I don't mean to suggest that transgendered individuals are the same thing as eunuchs. They aren't. I don't think transgendered people would really appreciate being lumped together with those represented by an anachronistic biblical image. Transgendered identity is more complicated than that. But, in biblical times, whether completely castrated, partially castrated, or sexually abnormal for another reason, eunuchs were individuals who did not fit into the prescribed male or female boxes that society laid out for them. They did not belong. They were neither male nor female, which is why they did not fit in God's holy assembly. Isaiah, however, saw things differently. He understood that the transformative, unifying power of God could overcome even those differences that seemed antithetical to the holiness of God.
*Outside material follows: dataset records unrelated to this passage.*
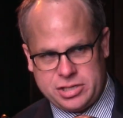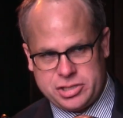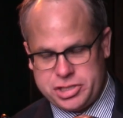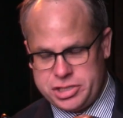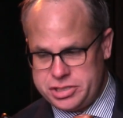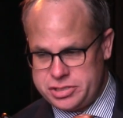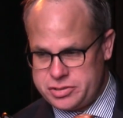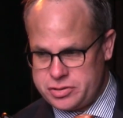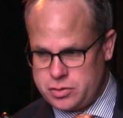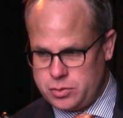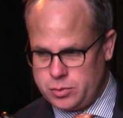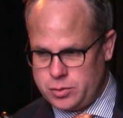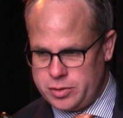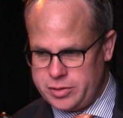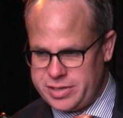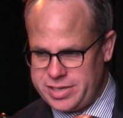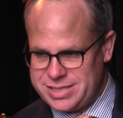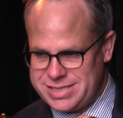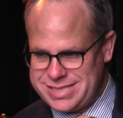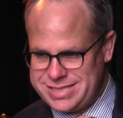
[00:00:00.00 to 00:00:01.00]
She
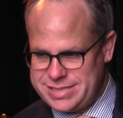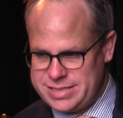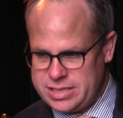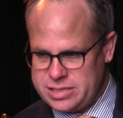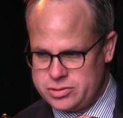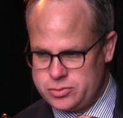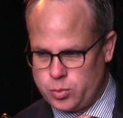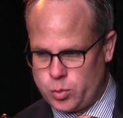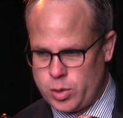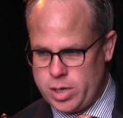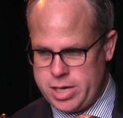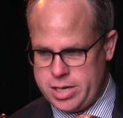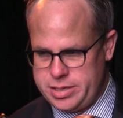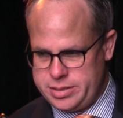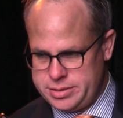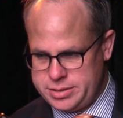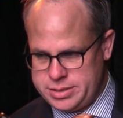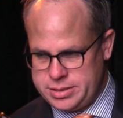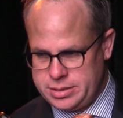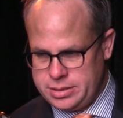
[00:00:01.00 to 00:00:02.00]
scored 6
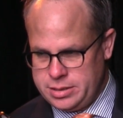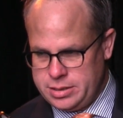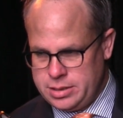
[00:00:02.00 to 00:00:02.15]
runs,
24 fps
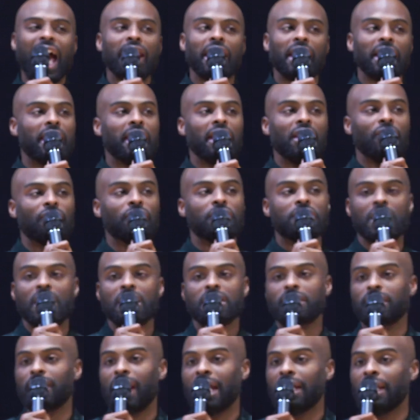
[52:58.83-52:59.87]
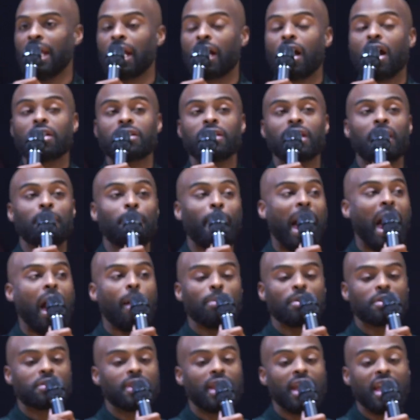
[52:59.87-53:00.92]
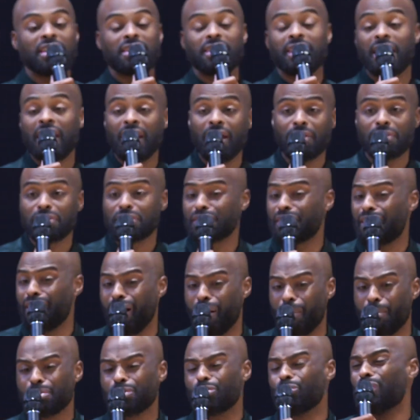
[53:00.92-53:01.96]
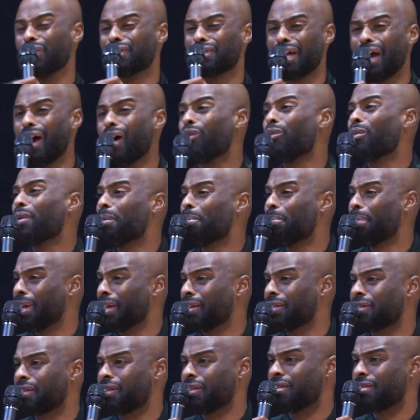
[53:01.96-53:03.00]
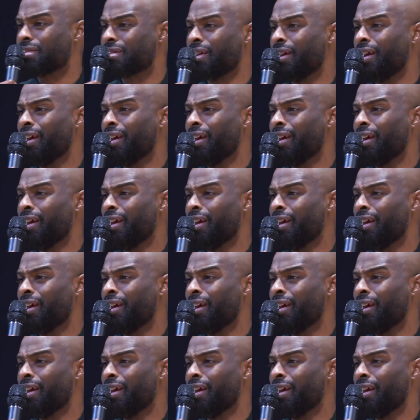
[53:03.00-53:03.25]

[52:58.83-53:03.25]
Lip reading: a gift just like that. Because the Bible says gifts comes without repentance.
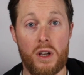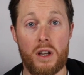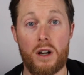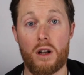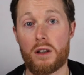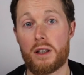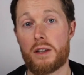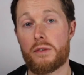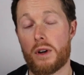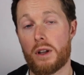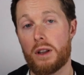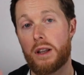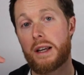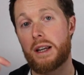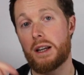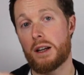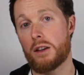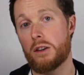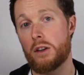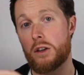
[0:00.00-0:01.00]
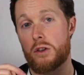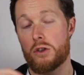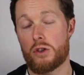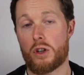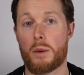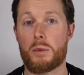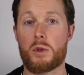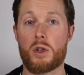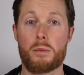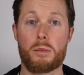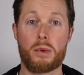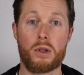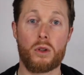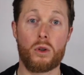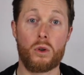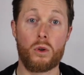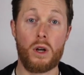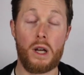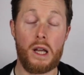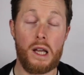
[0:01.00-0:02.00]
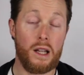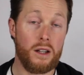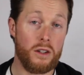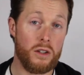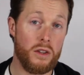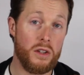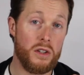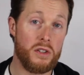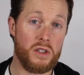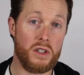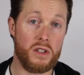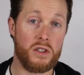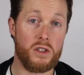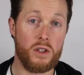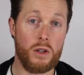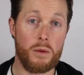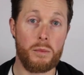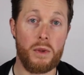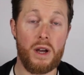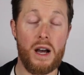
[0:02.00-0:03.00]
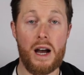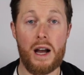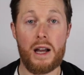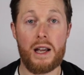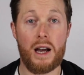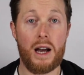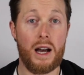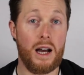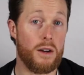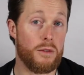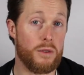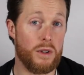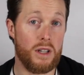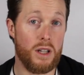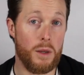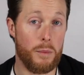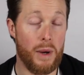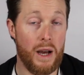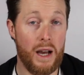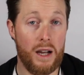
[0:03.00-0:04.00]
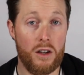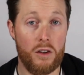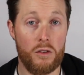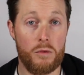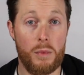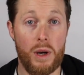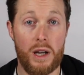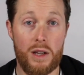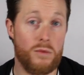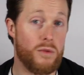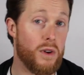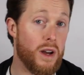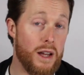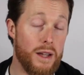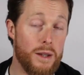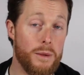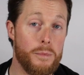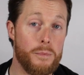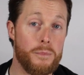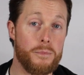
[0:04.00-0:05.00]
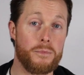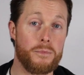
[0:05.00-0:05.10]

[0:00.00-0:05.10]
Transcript: And I'll leave a link in the description below to the system that I have in the back of my van.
I wasn't alive in 1956, so I don't know what it sounded like or felt like when Governor Shivers of Texas ignored the order of a federal judge to integrate the Mansfield school district and called upon the Texas Rangers to assist him in maintaining segregation. I wasn't alive in 1957, so I don't know what it sounded like or felt like when President Eisenhower sent federal troops to support the integration of Central High School in Little Rock in response to Governor Faubus' deployment of the National Guard to support the segregationists. I wasn't alive in 1963, so I don't know what it sounded like or felt like when Governor Wallace gave his inaugural address with the infamous line "segregation now, segregation tomorrow, segregation forever." I wasn't alive back then, so I can't say for sure, but, through the hindsight of history, the arguments made by those three governors sound and feel a lot like those who are decrying efforts by the federal government to protect the rights of individuals who want to use the bathroom that reflects the gender with which they identify. Does Governor Allen of Texas or Governor McCrory of North Carolina or Governor Bryant of Mississippi or Governor Hutchinson of Arkansas or Governor Bevin of Kentucky really want to be on that side of history? Do the people of God want to stand with them?
For some individuals, gender isn't as simple as male or female. That's true today, and it was true way back when the bible was being written. Eventually, God's prophets realized that gender confusion wasn't a reason to exclude someone from God's house. Thousands of years later, why would we let nontraditional gender identity be a reason to exclude someone from a public restroom? Perhaps someone could make a case for such discrimination, but I don't think the bible supports that view, and I don't think the constitution does either.